--- Task prompt ---
Each line of the data must be given back verbatim, with pictures removed.

--- Data provided ---
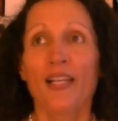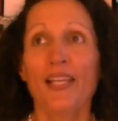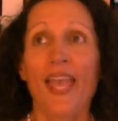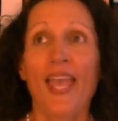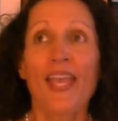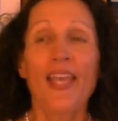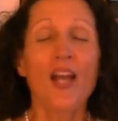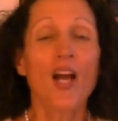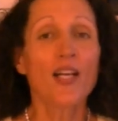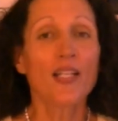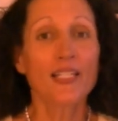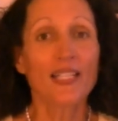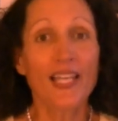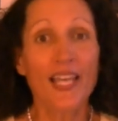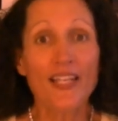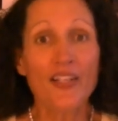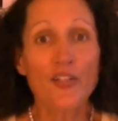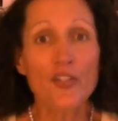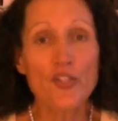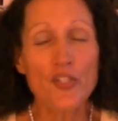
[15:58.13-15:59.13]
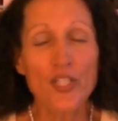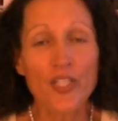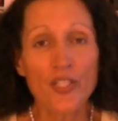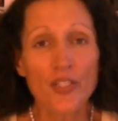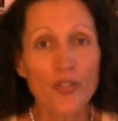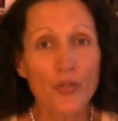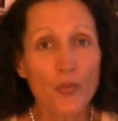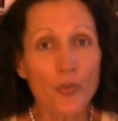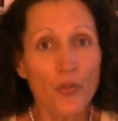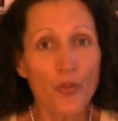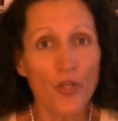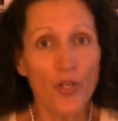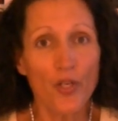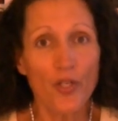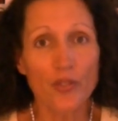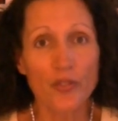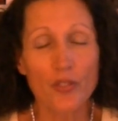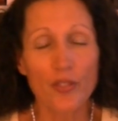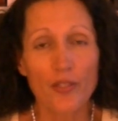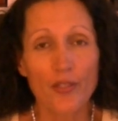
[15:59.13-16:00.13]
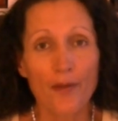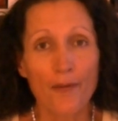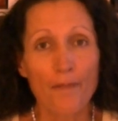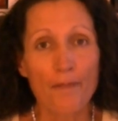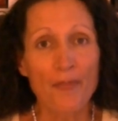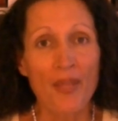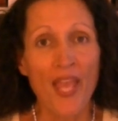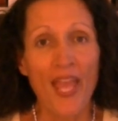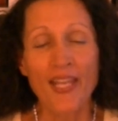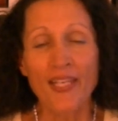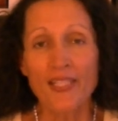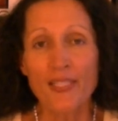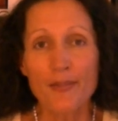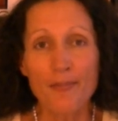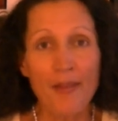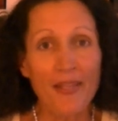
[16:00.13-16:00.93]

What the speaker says: chaotic energy in the world, and it's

--- Response ---
[15:58.13-15:59.13]
[15:59.13-16:00.13]
[16:00.13-16:00.93]

What the speaker says: chaotic energy in the world, and it's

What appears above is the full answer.